Data segmentation is used to reduce the granularity of the data. In our case, the age of the participants at the time of the observation is meaningful, but the date of birth probably not. And we go one step further when dealing with age information – because age can be combined with other pieces of information, such as postcodes, in extreme cases, to identify a person – so we performed a technique called “bucketing” to group the age information into several age groups: 0-19, 20-39, 40-59, 60-79 and 80+.

Hashing

Hashing is useful when we need to join the data from different systems together – we don’t want the data to be personally identifiable, but at the same time, we want to keep a unique identifier to distinguish individuals – which is as tricky as it sounds. ‘Keyed Cryptographic Hashing’ is a primary technique for this purpose recommended by European Data Protection Supervisor (EDPS) and Information Commissioner’s Office (ICO) of the UK. This technique is used for data like ID fields. 
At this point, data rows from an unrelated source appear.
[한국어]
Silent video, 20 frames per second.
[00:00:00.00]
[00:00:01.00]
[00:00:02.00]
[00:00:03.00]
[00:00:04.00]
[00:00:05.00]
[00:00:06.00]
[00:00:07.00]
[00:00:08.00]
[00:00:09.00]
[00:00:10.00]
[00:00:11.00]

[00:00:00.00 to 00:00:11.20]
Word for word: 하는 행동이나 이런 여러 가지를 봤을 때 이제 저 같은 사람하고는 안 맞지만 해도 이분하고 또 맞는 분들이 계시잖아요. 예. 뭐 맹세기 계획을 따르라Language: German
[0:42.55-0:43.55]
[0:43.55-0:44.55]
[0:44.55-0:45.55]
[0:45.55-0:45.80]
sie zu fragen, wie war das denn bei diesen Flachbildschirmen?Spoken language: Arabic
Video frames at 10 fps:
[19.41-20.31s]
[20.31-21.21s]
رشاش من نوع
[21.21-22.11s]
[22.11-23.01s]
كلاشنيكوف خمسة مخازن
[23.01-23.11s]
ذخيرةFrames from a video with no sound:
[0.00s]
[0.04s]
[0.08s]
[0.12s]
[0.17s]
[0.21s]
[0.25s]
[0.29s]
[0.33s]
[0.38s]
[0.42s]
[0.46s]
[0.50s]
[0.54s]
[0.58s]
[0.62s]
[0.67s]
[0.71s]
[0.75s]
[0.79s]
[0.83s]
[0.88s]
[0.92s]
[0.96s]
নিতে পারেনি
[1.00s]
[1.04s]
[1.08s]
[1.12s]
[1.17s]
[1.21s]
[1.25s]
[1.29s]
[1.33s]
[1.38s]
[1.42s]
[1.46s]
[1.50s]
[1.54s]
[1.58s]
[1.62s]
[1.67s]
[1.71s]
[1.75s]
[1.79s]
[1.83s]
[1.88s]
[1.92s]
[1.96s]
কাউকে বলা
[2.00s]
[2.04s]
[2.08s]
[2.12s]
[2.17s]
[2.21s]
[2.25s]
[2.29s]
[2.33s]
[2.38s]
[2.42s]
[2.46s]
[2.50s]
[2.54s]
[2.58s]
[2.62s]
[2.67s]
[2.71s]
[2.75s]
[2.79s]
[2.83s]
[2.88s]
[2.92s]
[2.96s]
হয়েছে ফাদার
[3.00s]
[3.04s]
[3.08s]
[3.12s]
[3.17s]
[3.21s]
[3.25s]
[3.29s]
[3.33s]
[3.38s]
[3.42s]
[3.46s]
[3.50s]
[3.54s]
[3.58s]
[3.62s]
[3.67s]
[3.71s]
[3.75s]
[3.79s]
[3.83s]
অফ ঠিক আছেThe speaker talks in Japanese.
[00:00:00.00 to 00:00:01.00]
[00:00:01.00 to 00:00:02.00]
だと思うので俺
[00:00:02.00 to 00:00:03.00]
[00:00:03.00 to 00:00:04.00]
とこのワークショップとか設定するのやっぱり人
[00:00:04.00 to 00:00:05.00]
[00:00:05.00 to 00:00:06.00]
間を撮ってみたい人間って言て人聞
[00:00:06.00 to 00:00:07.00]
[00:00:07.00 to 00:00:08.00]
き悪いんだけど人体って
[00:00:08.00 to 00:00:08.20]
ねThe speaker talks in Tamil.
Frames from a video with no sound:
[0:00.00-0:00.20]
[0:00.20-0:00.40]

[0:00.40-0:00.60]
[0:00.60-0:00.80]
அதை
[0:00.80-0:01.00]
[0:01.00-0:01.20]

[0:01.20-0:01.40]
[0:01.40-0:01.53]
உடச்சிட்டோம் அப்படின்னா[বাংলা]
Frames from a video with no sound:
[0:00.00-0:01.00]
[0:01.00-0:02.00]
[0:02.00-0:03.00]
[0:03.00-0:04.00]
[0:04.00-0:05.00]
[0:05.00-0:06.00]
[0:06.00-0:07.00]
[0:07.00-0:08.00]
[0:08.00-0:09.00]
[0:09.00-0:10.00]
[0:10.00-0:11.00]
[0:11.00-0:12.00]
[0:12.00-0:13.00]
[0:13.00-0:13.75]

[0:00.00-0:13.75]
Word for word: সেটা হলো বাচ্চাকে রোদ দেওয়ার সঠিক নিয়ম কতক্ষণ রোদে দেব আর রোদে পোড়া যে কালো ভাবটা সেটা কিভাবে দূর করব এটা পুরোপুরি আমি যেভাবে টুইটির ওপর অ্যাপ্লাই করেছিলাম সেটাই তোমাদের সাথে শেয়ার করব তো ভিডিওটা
A hash function is a ‘one-way’ cryptographic algorithm. A hash is like a fingerprint of data, it is unique for this piece of data, but it does not contain the full information, therefore, cannot be used to reconstruct the original data.  And ‘keyed’ means it is protected by a (usually very long) secret. When combined, even if a hacker knows the secret and the hashing algorithm, the only way they can uncover the original information is through brutal-force attack – trying each possible combination of the original text one by one.

Although anonymised data is not subject to GDPR, the handling of such data is still crucially important. The anonymised data is stored separately from the operational data; we use enterprise-grade products like Google’s BigQuery to ensure the data is encrypted in transit and at rest; only authorised individuals have access to the analytics tools, and only aggregated reports are disclosed to a wider audience. The practices are in line with Anonymisation: Code of Practice published by ICO.

We hope each of the small steps we are taking conveys the message that we take customer’s privacy seriously, and the outcome of the analysis can provide you with a better understanding of the current state of antibody testing.